Лоран встрепенулся, как пришпоренный конь. Шлейтер махнул рукой и продолжал:
— Нет, милейший. Вы не во всем были правы. Вы перенесли вопрос на политическую почву...
— Шлейтер, вы ошибаетесь. Меня хотели завлечь на эту почву, но я не поддался. Я совершенно чужд политике... Мне достался плохой сотрудник...
— Знаю, знаю.
— Я его прогнал. Вопрос был весьма несложный. Его раздули в проблему государственного значения. Стали копаться в моей личной жизни. Меня обвиняют в нелепейших преступлениях. Стараются раздавить меня — иначе это не назовешь. Хотят отнять у меня орден, и этим, конечно, дело не ограничится.
Шлейтер расхохотался.
— Во Франции, милейший, все — политика. Выйдите на улицу и скажите чуть громче, чем принято: «Завтра будет хорошая погода», — таким словам может быть придан политический смысл. Вденьте в петлицу цветок: политическая эмблема! Возьмите в руки трость: это политический знак! Повторяю, милейший, вы были неосторожны. Да, неосторожны и неловки.
—Возможно, — простодушно признался Лоран, — все мне так говорят.
— Раз все говорят, значит, так оно и есть. Кроме того, напрасно вы опираетесь на шаткую опору. Левые дали по вас пулеметную очередь, а правые на это никак не ответили.
— Вероятно, потому, что я не принадлежу ни к левым, ни к правым.
Шлейтер многозначительно поднял вверх указательный палец.
— Так не бывает, милейший. Поневоле принадлежишь либо к левым, либо к правым — надо только выбрать.
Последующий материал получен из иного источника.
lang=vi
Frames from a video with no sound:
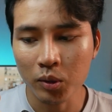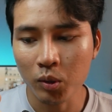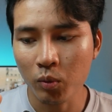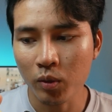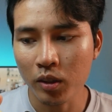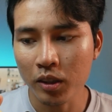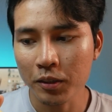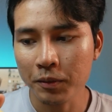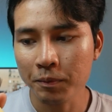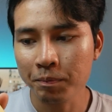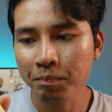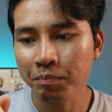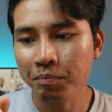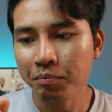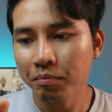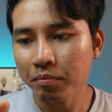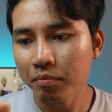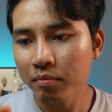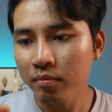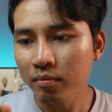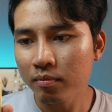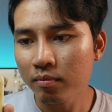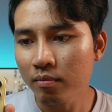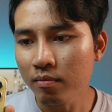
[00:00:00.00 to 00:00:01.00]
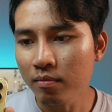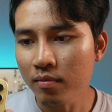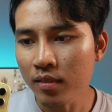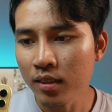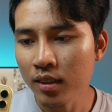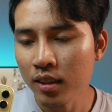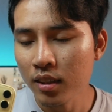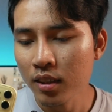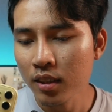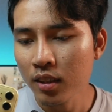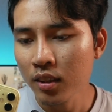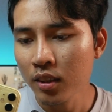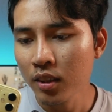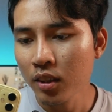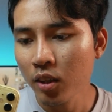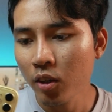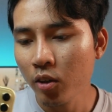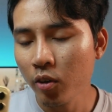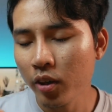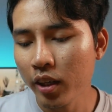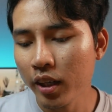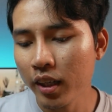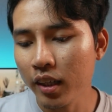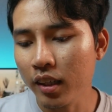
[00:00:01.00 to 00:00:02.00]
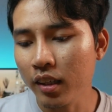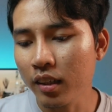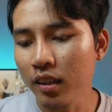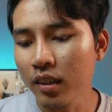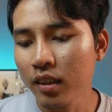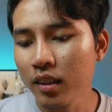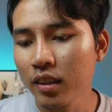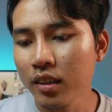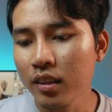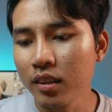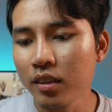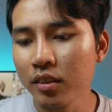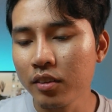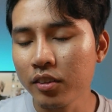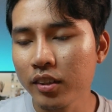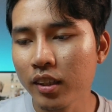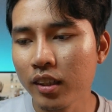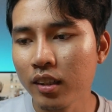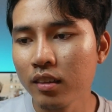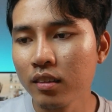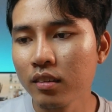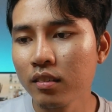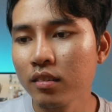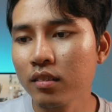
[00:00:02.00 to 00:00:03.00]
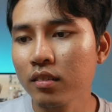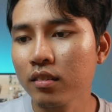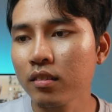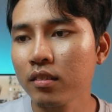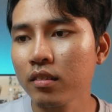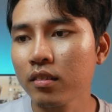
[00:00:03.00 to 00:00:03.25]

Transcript: tụ ấy. Ok chẳng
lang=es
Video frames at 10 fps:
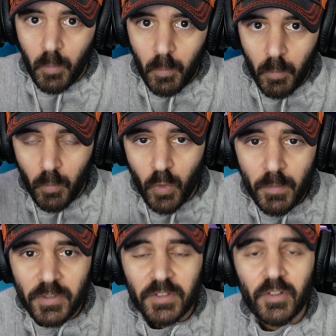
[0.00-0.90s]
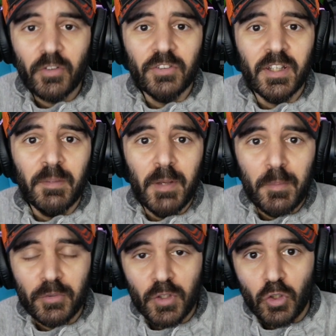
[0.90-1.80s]
Muy buenas a todos, aquí
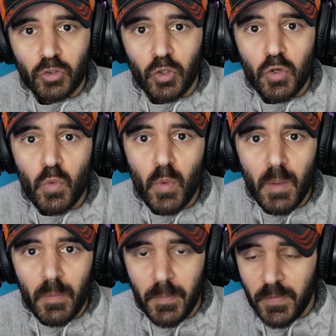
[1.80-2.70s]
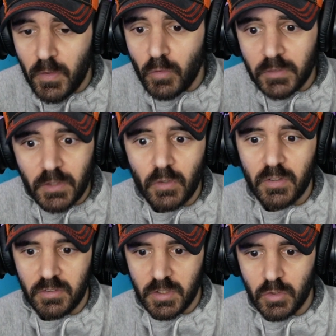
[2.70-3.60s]
venimos chicos con un nuevo vídeo un tanto
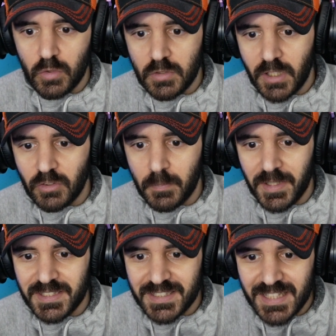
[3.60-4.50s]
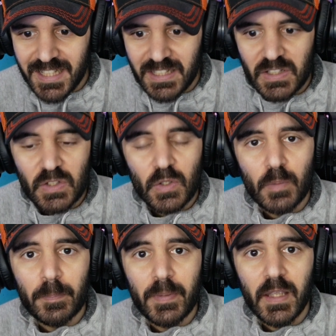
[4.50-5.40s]
distinto y un tanto más
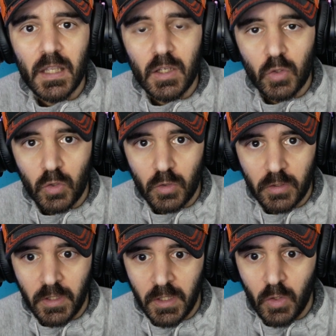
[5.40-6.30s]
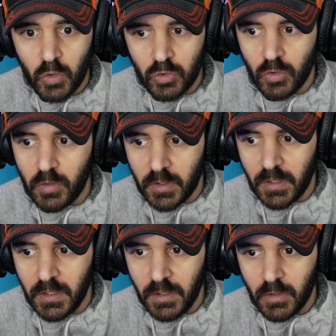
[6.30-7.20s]
serio Pero creo yo
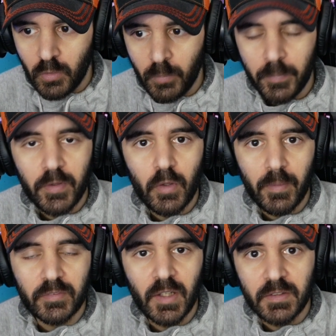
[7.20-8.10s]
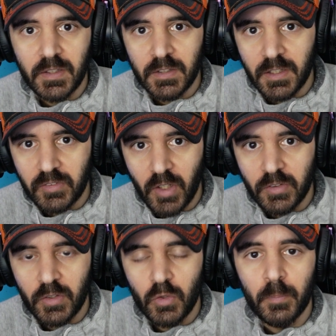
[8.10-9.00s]
que un vídeo bastante
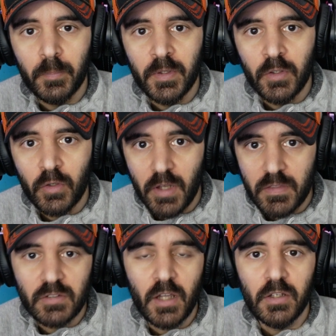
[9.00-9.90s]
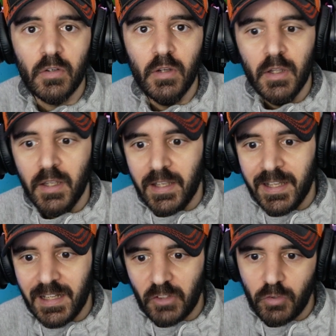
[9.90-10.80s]
interesante y un vídeo necesario
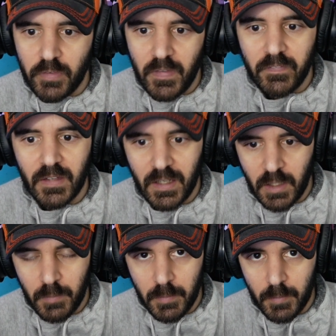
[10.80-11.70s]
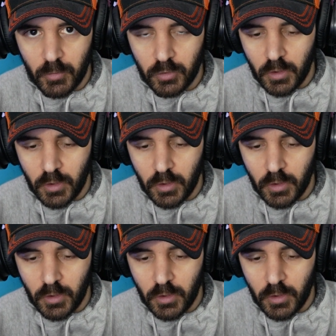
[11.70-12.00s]
en la sociedad en la que vivimos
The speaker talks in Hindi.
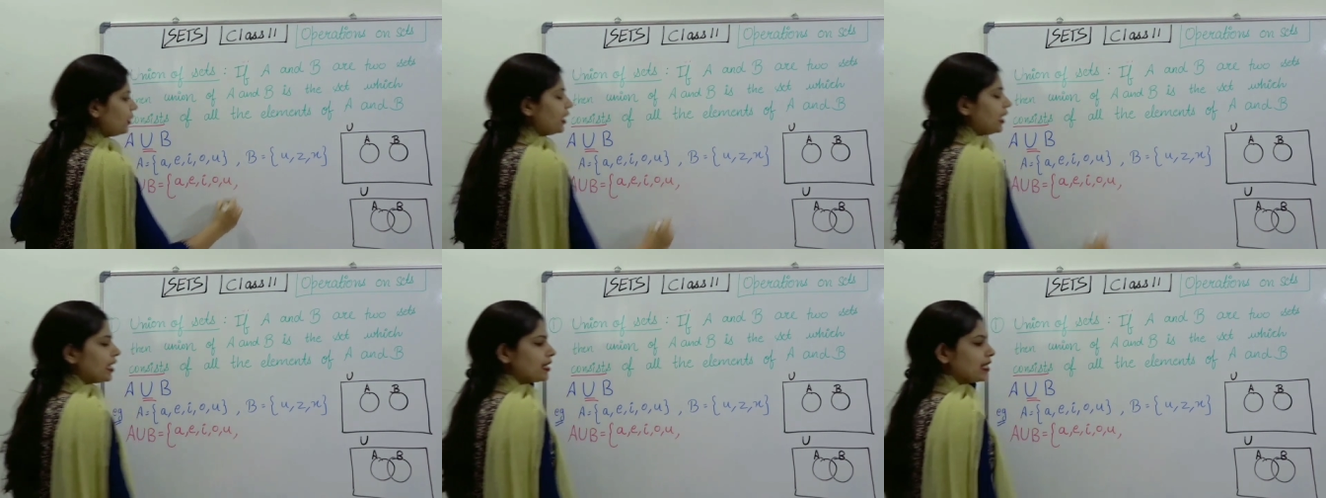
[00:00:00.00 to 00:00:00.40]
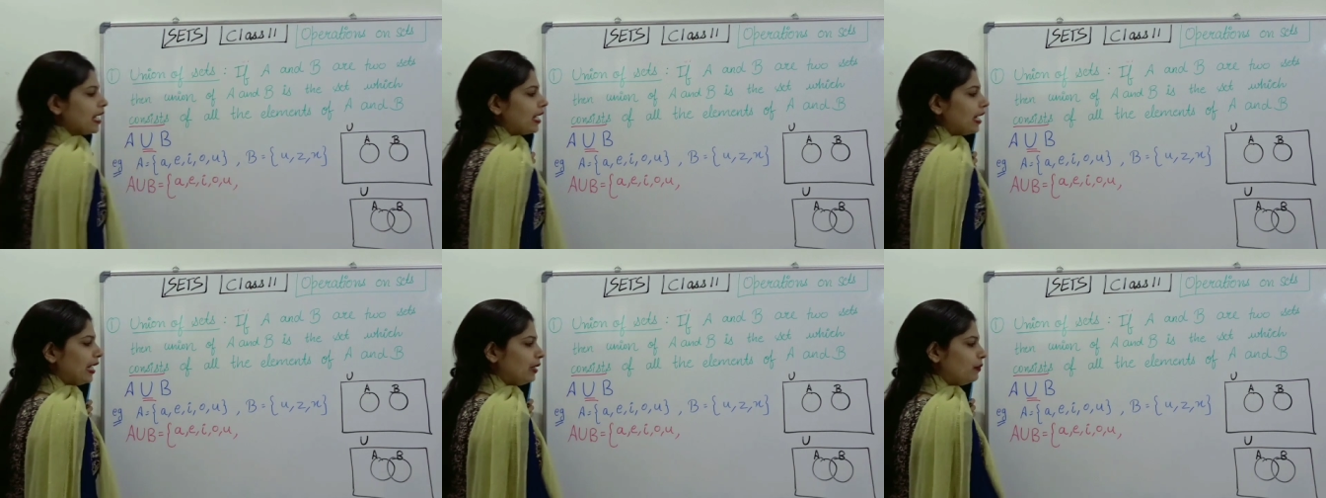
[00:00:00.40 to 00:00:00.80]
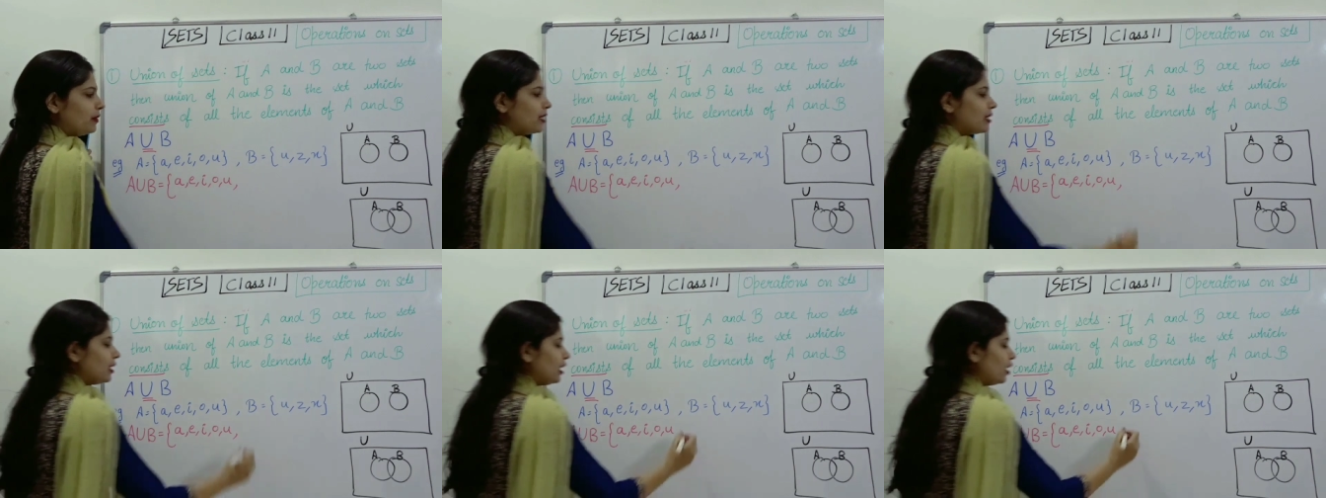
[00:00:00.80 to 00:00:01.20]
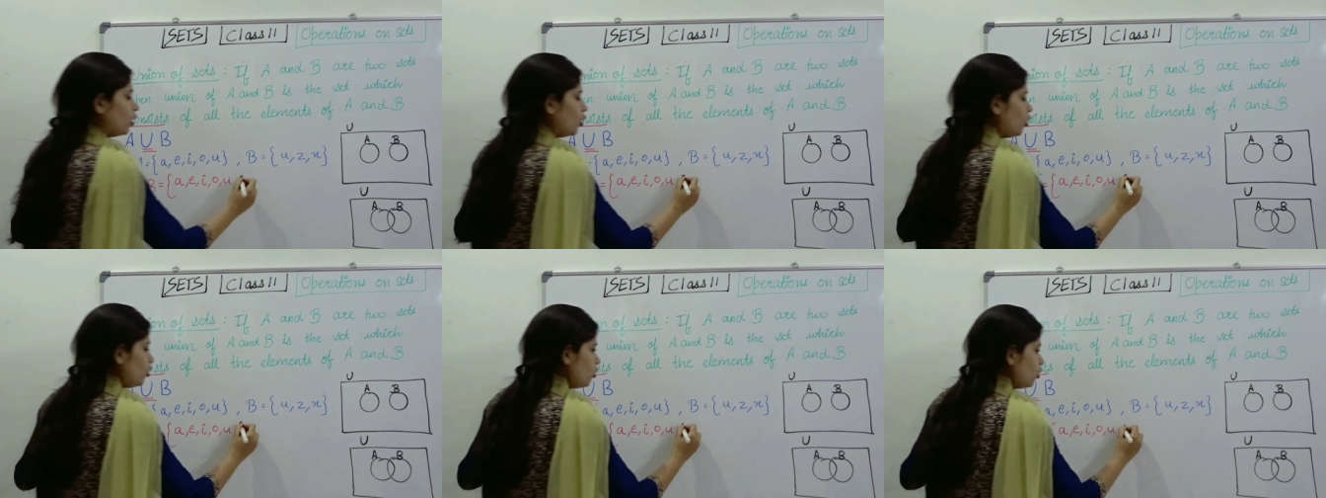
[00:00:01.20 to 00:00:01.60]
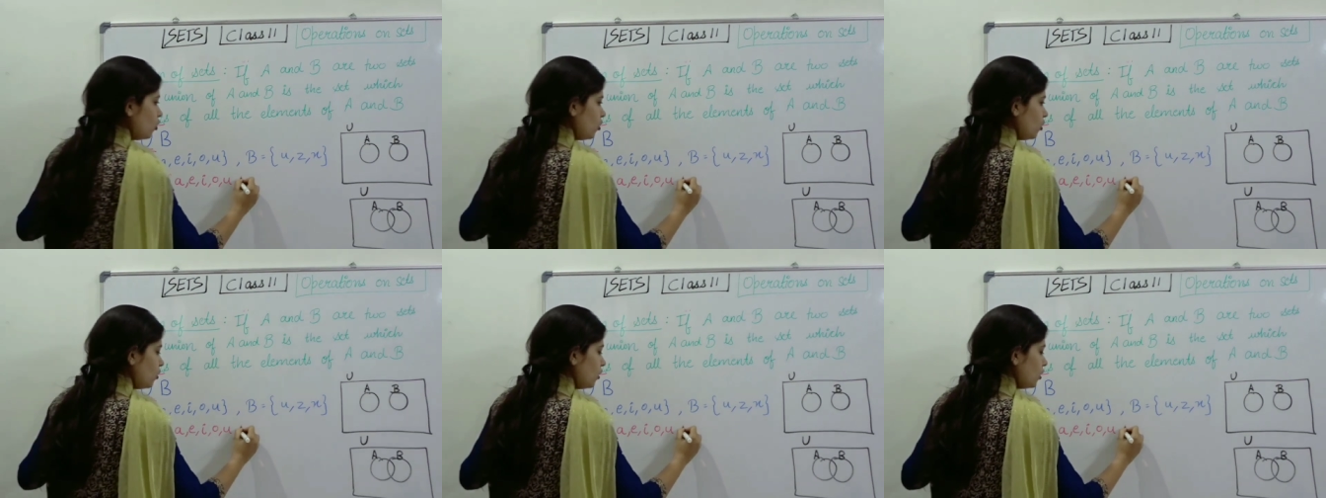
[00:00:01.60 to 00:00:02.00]
बी के सारे एलिमेंट्स लिख लो
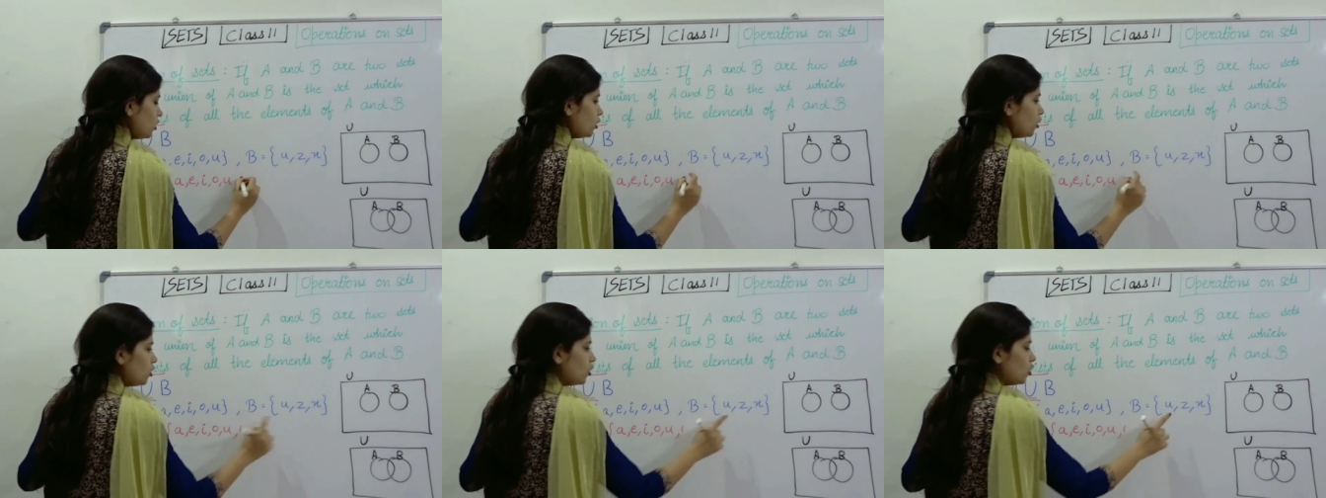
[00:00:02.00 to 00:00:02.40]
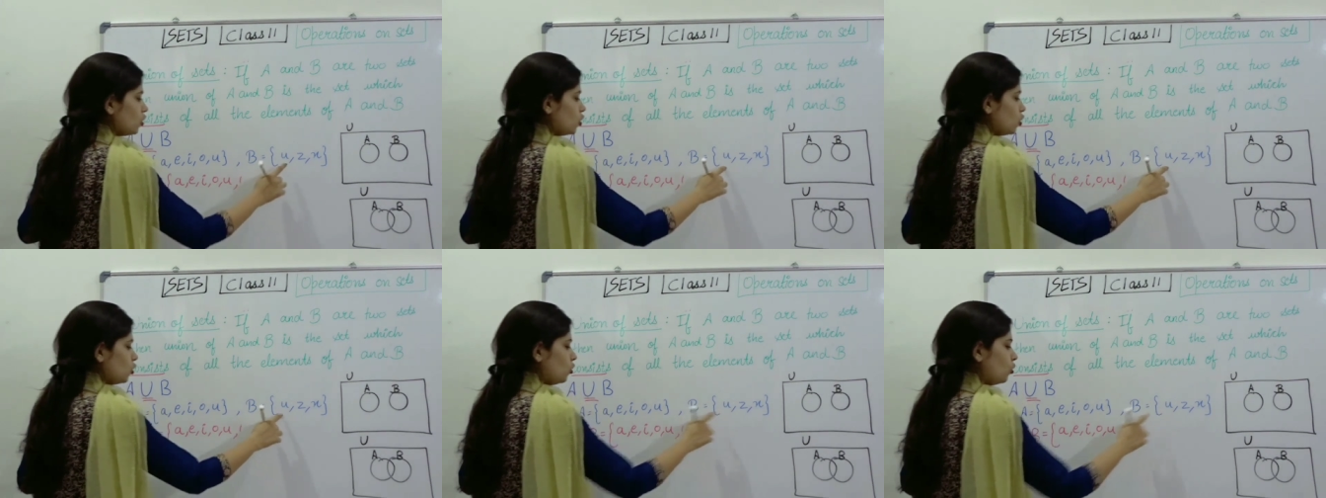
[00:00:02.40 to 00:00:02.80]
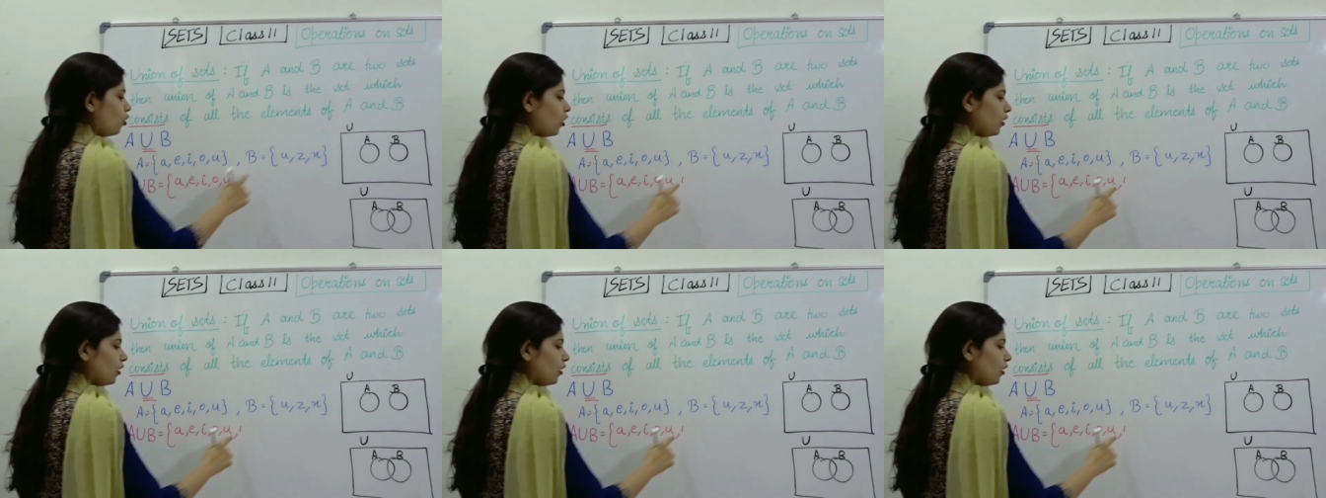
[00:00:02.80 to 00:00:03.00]
यू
Бесполезно пересматривать то, что уже решено. Вы начинаете худеть. Да, да, посмотритесь в зеркало, и вам станет ясно, что вы больны. Вот поэтому-то я и говорю, что так продолжаться не может.
Лоран ничего не ответил, и Шлейтер, помолчав, медленно продолжал:
— У вас очень деятельные враги и далеко не столь же деятельные друзья. Первый долг тех, кто вам сочувствует, разъяснить вам положение, открыть вам глаза и тем самым вам помочь.
— Благодарю вас, Шлейтер, однако...
— Подождите. Я должен сказать вам нечто весьма важное. Вы не знакомы с Оганьером, новым министром просвещения? Он не желает вам зла, но история эта его раздражает, особенно в настоящий момент. Вы читаете по-немецки, милейший?